### [Data listing]

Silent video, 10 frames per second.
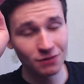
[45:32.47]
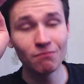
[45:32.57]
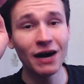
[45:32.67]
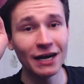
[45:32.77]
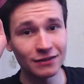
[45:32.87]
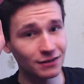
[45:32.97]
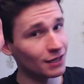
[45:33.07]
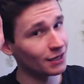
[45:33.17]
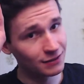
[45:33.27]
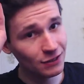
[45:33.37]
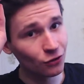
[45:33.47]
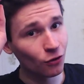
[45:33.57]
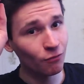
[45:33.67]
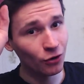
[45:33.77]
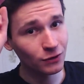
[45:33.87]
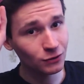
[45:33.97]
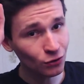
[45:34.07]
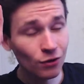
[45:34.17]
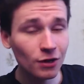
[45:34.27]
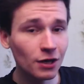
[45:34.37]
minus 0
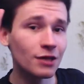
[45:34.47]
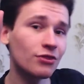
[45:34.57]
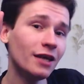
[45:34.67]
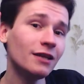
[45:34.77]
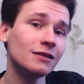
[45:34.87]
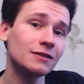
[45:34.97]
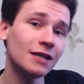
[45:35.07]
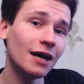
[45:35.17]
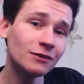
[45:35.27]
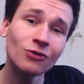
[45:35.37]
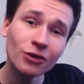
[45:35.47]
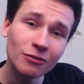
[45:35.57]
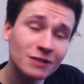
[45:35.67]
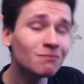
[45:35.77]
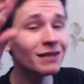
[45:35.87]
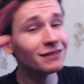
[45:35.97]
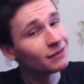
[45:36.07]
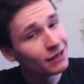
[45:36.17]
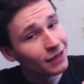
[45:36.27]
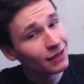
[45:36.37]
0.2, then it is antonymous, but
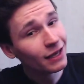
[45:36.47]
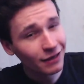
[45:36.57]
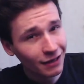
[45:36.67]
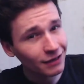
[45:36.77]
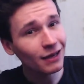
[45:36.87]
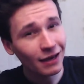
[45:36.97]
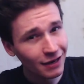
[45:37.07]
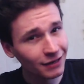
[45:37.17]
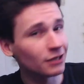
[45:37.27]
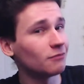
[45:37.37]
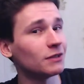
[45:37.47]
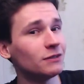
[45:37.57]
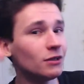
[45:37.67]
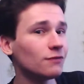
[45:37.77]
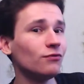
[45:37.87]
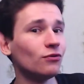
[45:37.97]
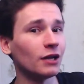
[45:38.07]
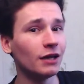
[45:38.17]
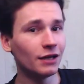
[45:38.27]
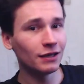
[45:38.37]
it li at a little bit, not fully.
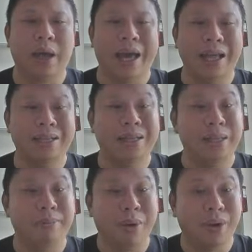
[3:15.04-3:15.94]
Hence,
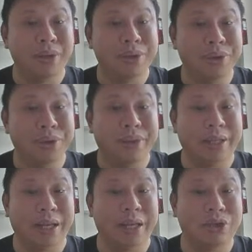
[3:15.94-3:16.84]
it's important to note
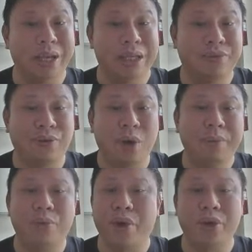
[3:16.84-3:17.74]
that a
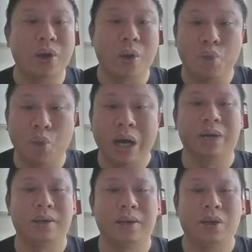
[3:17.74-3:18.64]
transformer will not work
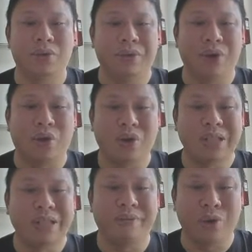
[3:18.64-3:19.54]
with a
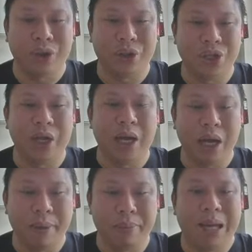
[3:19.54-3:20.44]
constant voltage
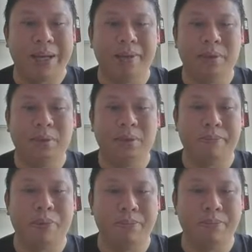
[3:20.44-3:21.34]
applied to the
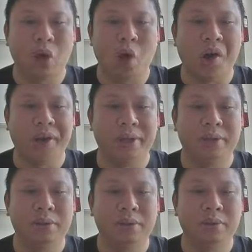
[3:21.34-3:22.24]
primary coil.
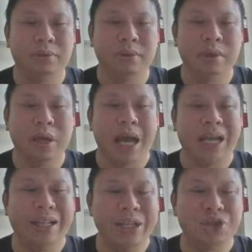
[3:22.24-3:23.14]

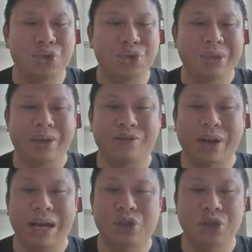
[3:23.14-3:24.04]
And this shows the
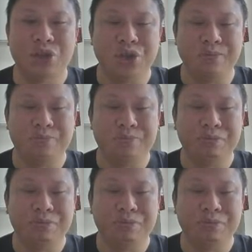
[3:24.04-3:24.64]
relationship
* * *
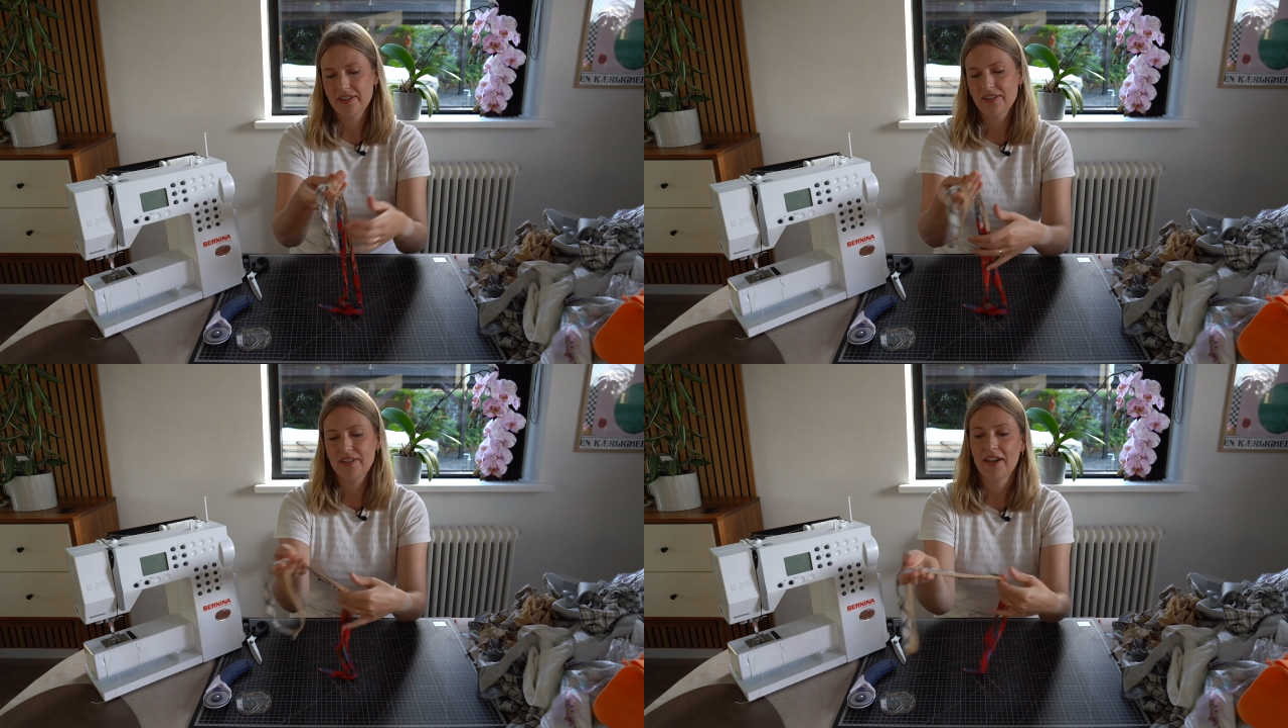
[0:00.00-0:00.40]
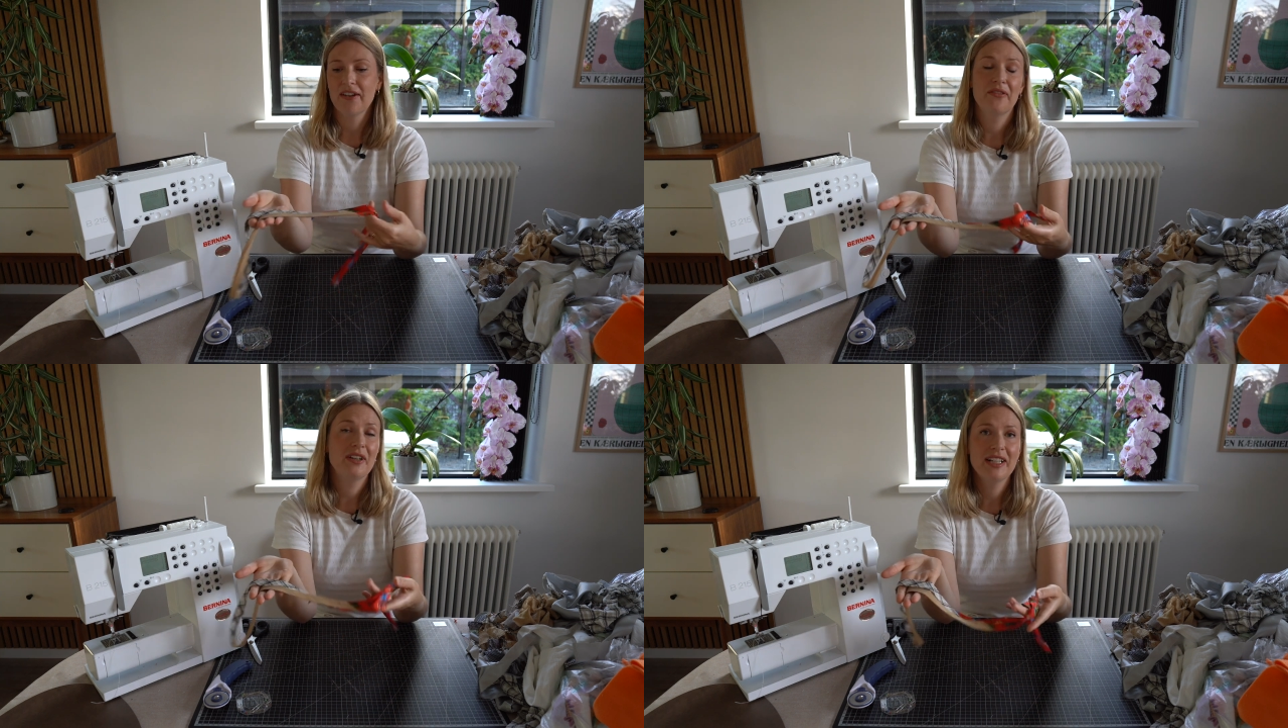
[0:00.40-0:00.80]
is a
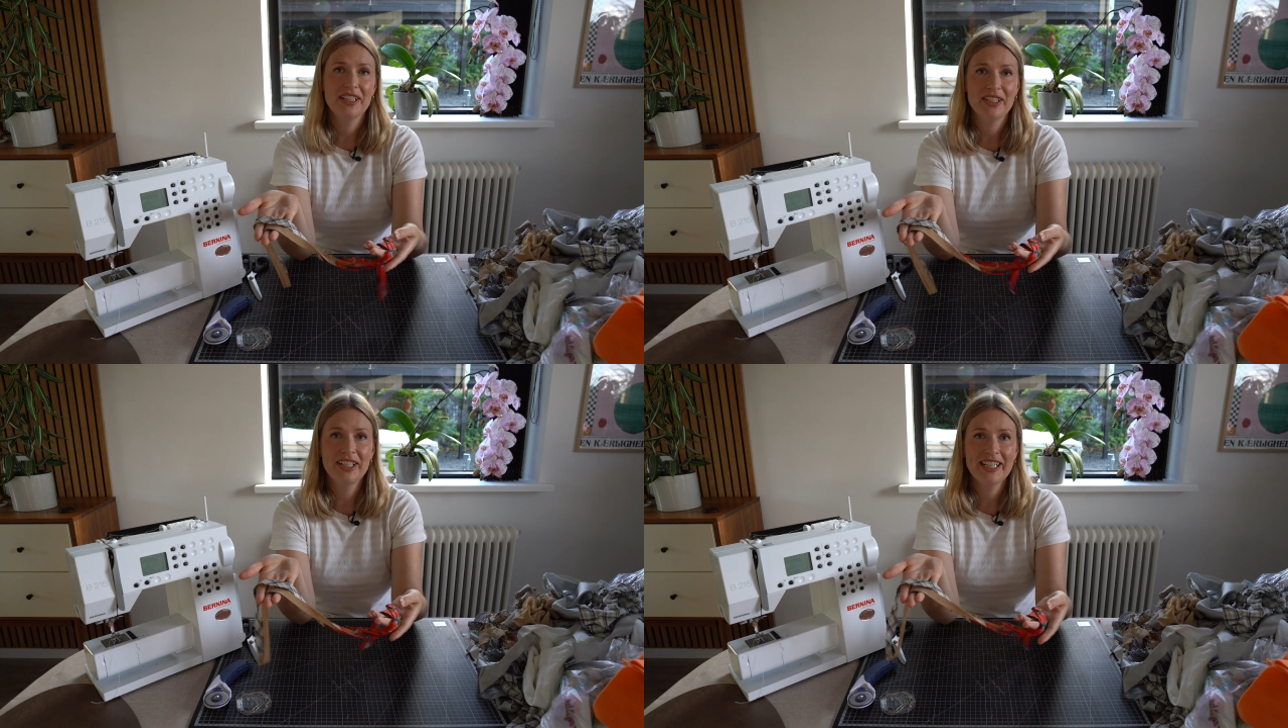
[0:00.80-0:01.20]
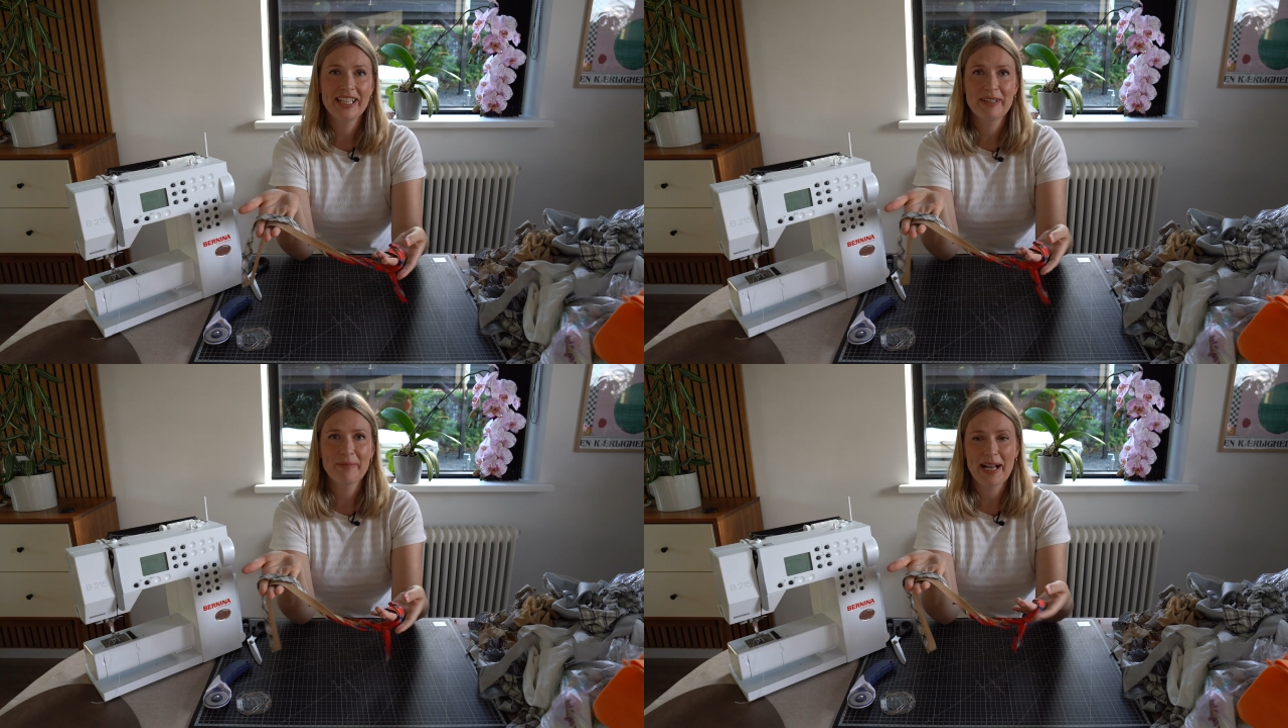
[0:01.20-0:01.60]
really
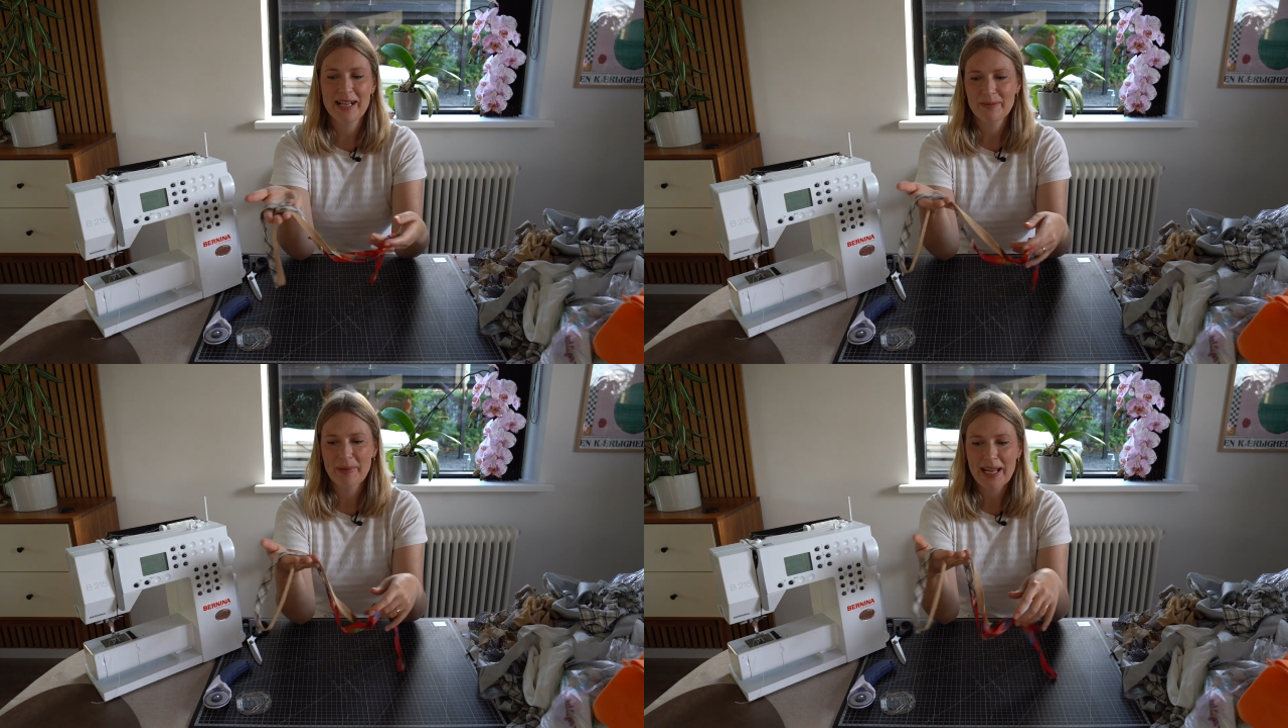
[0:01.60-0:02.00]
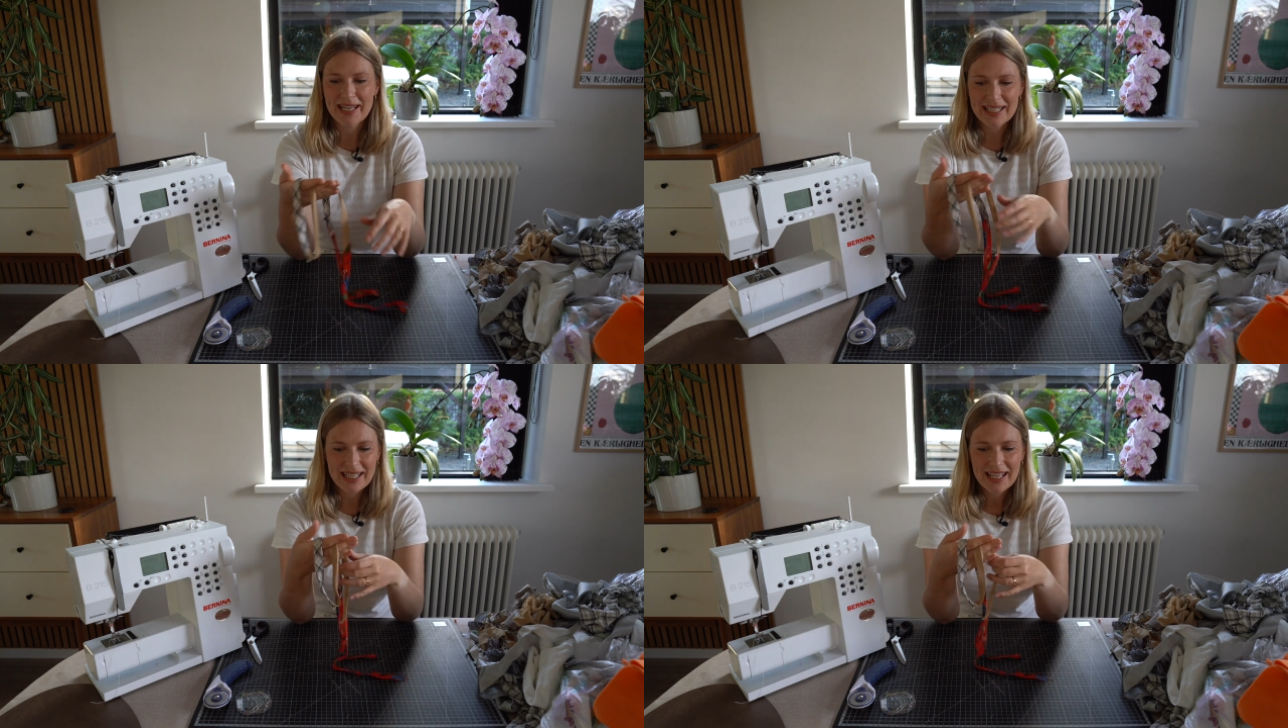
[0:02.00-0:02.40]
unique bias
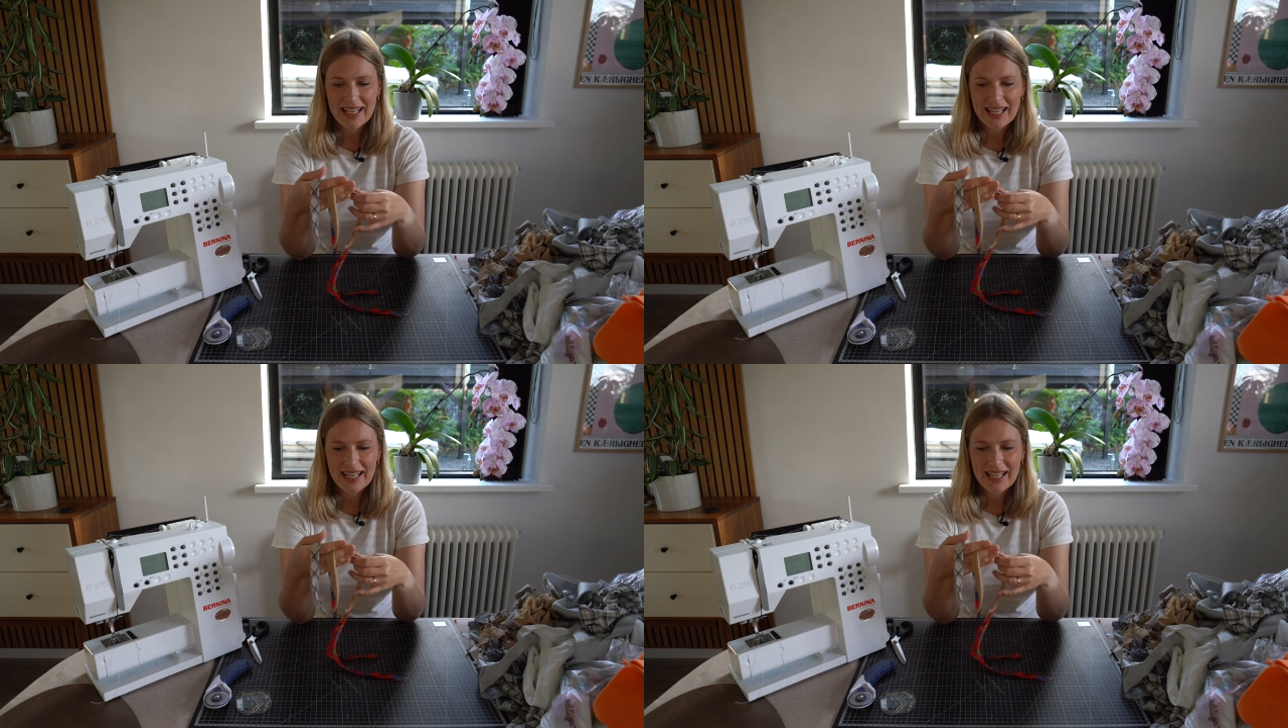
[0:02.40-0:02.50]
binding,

### [Work instruction]
Although the records hold pictures, the copy must not; give again exactly the lines from the one with "Silent video, 10 frames per second." through the one with "[3:22.24-3:23.14]".

### [Output for this exercise]
Silent video, 10 frames per second.
[45:32.47]
[45:32.57]
[45:32.67]
[45:32.77]
[45:32.87]
[45:32.97]
[45:33.07]
[45:33.17]
[45:33.27]
[45:33.37]
[45:33.47]
[45:33.57]
[45:33.67]
[45:33.77]
[45:33.87]
[45:33.97]
[45:34.07]
[45:34.17]
[45:34.27]
[45:34.37]
minus 0
[45:34.47]
[45:34.57]
[45:34.67]
[45:34.77]
[45:34.87]
[45:34.97]
[45:35.07]
[45:35.17]
[45:35.27]
[45:35.37]
[45:35.47]
[45:35.57]
[45:35.67]
[45:35.77]
[45:35.87]
[45:35.97]
[45:36.07]
[45:36.17]
[45:36.27]
[45:36.37]
0.2, then it is antonymous, but
[45:36.47]
[45:36.57]
[45:36.67]
[45:36.77]
[45:36.87]
[45:36.97]
[45:37.07]
[45:37.17]
[45:37.27]
[45:37.37]
[45:37.47]
[45:37.57]
[45:37.67]
[45:37.77]
[45:37.87]
[45:37.97]
[45:38.07]
[45:38.17]
[45:38.27]
[45:38.37]
it li at a little bit, not fully.
[3:15.04-3:15.94]
Hence,
[3:15.94-3:16.84]
it's important to note
[3:16.84-3:17.74]
that a
[3:17.74-3:18.64]
transformer will not work
[3:18.64-3:19.54]
with a
[3:19.54-3:20.44]
constant voltage
[3:20.44-3:21.34]
applied to the
[3:21.34-3:22.24]
primary coil.
[3:22.24-3:23.14]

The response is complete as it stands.